(Collected data)
------------

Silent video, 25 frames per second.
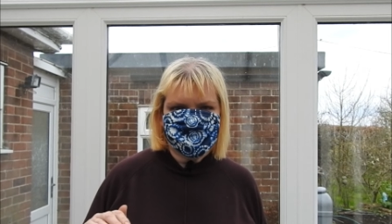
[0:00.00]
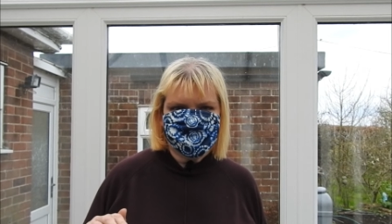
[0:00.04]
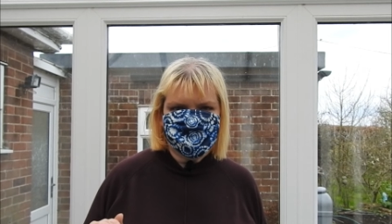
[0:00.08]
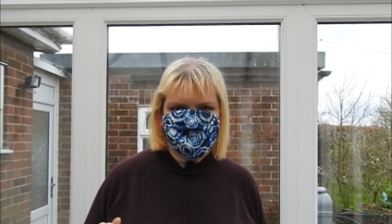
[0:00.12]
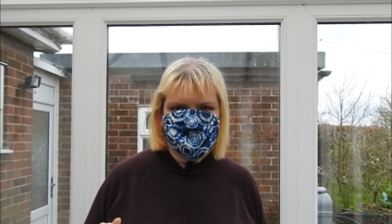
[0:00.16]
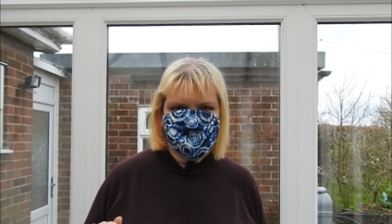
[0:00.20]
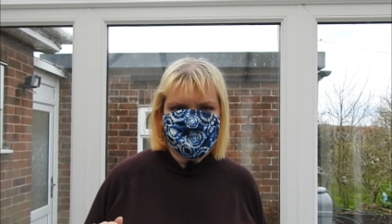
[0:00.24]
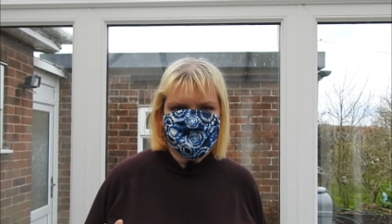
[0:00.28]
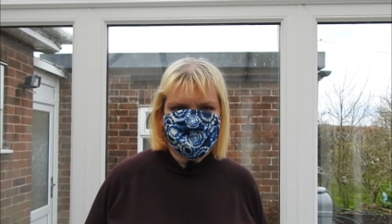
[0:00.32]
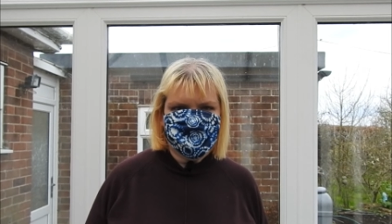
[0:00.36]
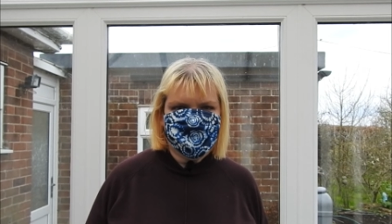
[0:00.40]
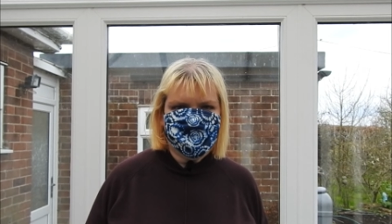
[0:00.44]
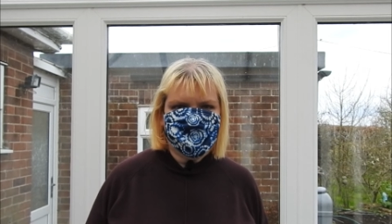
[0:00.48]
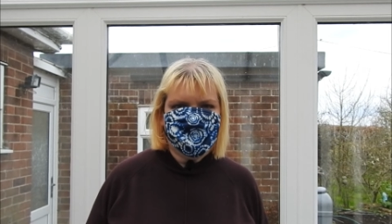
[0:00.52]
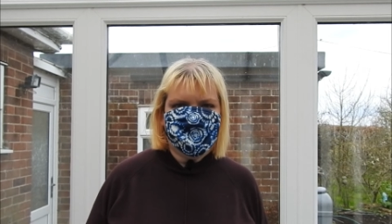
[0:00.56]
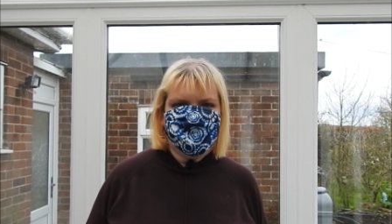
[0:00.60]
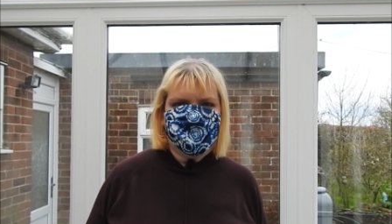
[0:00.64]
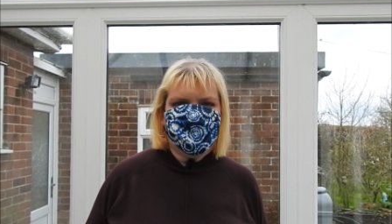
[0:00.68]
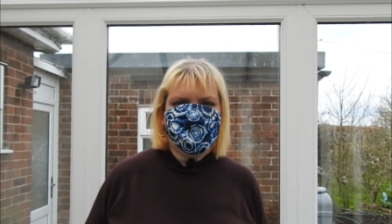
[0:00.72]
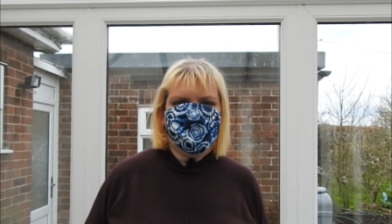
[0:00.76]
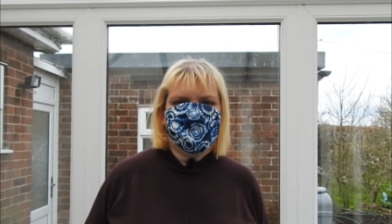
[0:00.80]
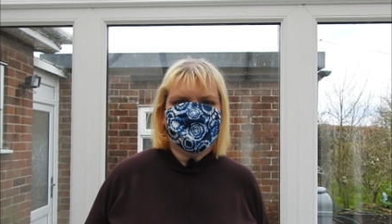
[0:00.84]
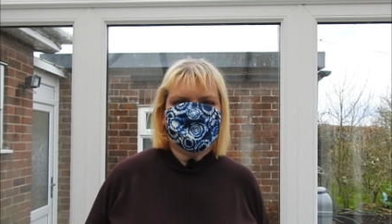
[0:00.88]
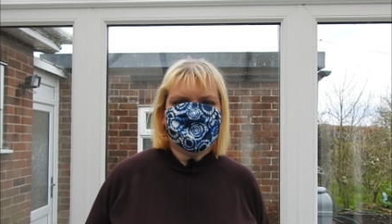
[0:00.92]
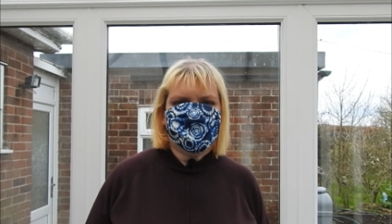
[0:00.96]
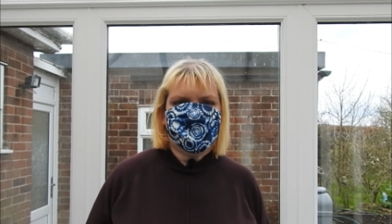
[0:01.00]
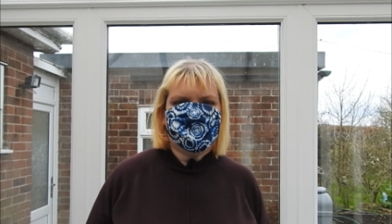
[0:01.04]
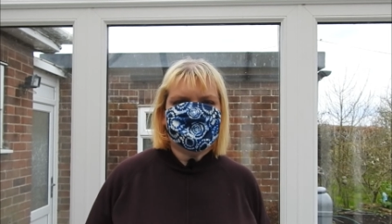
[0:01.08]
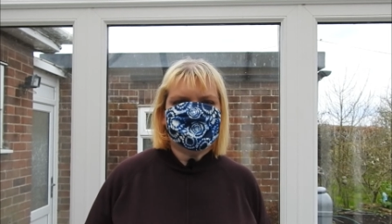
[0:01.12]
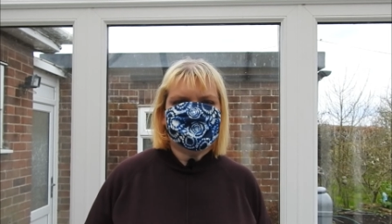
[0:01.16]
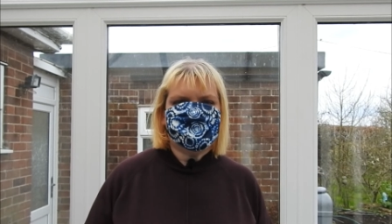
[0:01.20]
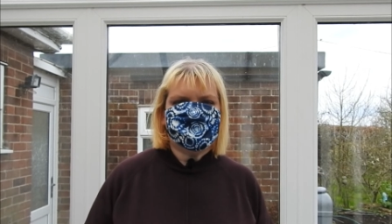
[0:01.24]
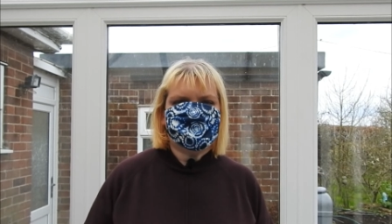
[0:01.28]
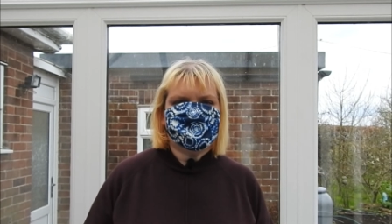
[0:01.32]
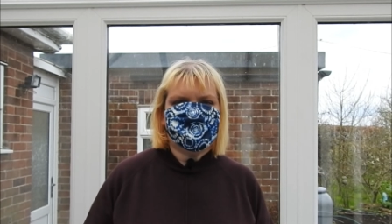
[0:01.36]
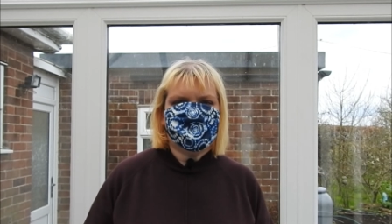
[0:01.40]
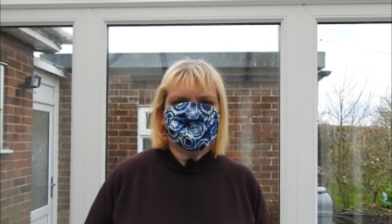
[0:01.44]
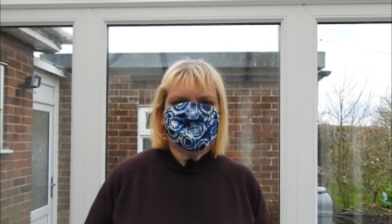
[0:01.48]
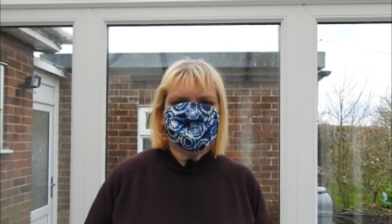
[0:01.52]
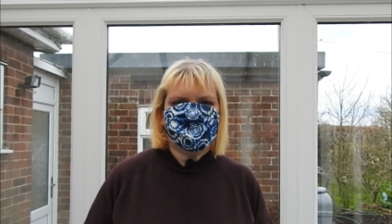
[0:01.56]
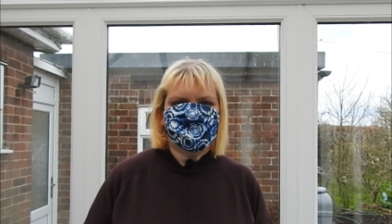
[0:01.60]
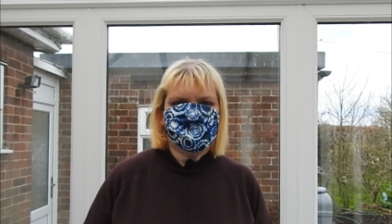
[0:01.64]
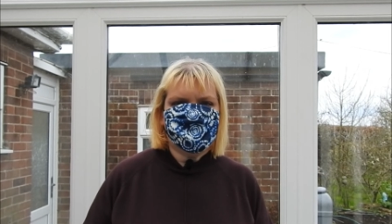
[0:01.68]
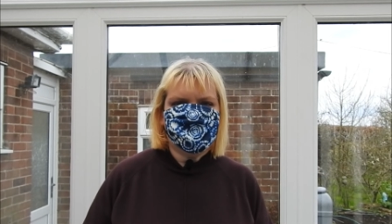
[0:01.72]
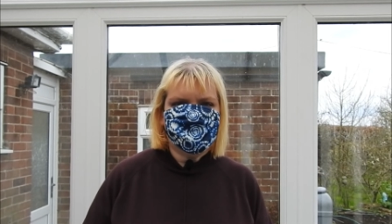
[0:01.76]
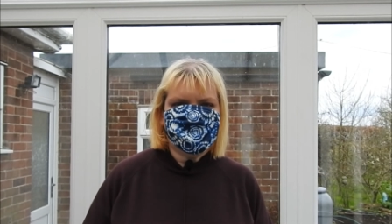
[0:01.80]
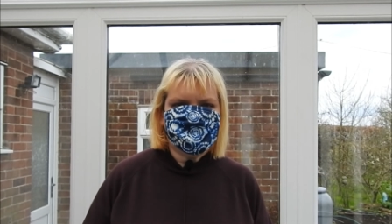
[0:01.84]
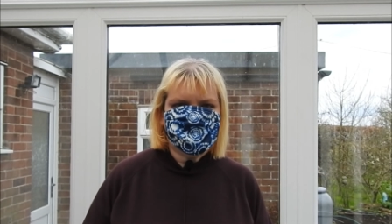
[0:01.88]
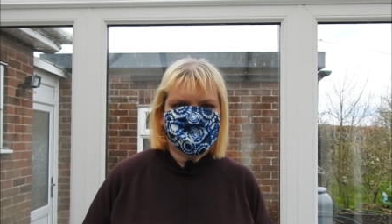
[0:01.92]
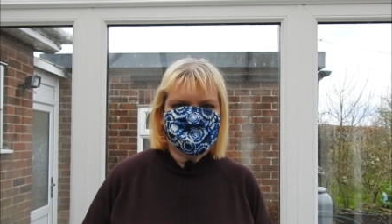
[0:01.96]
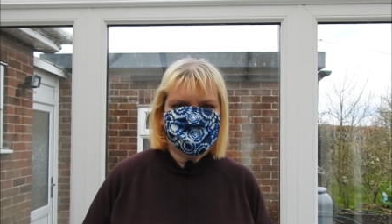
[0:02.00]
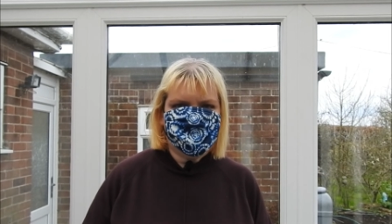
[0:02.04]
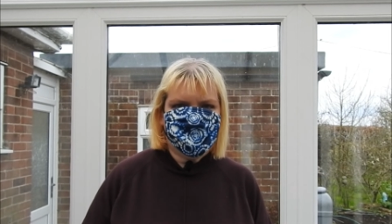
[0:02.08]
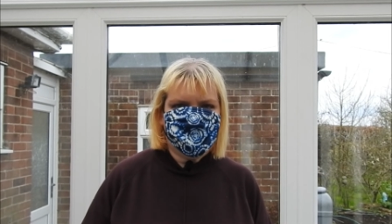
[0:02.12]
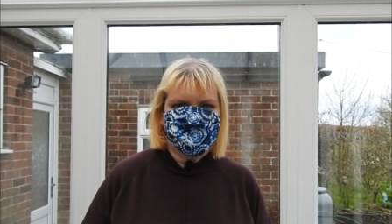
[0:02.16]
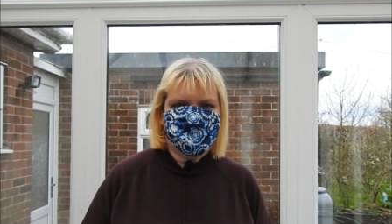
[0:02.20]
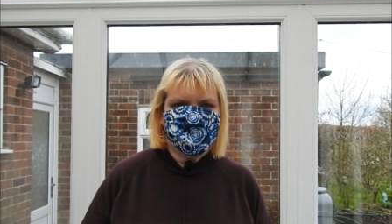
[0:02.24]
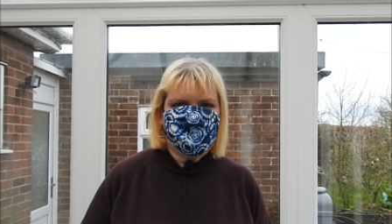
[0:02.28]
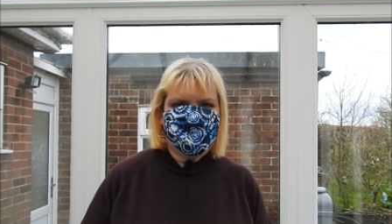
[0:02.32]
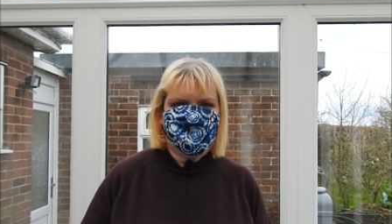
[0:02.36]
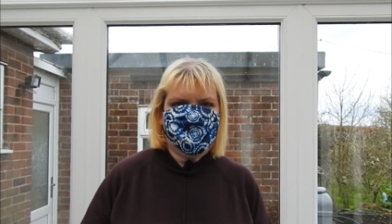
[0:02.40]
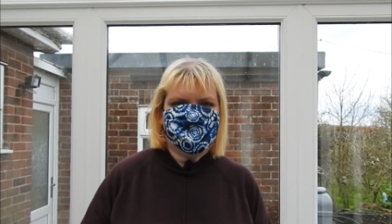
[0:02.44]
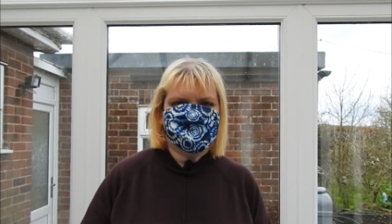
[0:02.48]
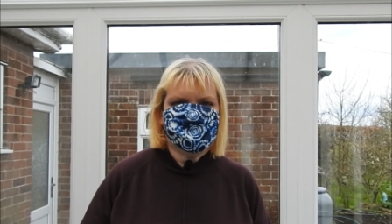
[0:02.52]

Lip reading: of money, and that is neutering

------------

◆ What you have to do
Return all the records above exactly, pictures omitted.

◆ Exercise result
Silent video, 25 frames per second.
[0:00.00]
[0:00.04]
[0:00.08]
[0:00.12]
[0:00.16]
[0:00.20]
[0:00.24]
[0:00.28]
[0:00.32]
[0:00.36]
[0:00.40]
[0:00.44]
[0:00.48]
[0:00.52]
[0:00.56]
[0:00.60]
[0:00.64]
[0:00.68]
[0:00.72]
[0:00.76]
[0:00.80]
[0:00.84]
[0:00.88]
[0:00.92]
[0:00.96]
[0:01.00]
[0:01.04]
[0:01.08]
[0:01.12]
[0:01.16]
[0:01.20]
[0:01.24]
[0:01.28]
[0:01.32]
[0:01.36]
[0:01.40]
[0:01.44]
[0:01.48]
[0:01.52]
[0:01.56]
[0:01.60]
[0:01.64]
[0:01.68]
[0:01.72]
[0:01.76]
[0:01.80]
[0:01.84]
[0:01.88]
[0:01.92]
[0:01.96]
[0:02.00]
[0:02.04]
[0:02.08]
[0:02.12]
[0:02.16]
[0:02.20]
[0:02.24]
[0:02.28]
[0:02.32]
[0:02.36]
[0:02.40]
[0:02.44]
[0:02.48]
[0:02.52]

Lip reading: of money, and that is neutering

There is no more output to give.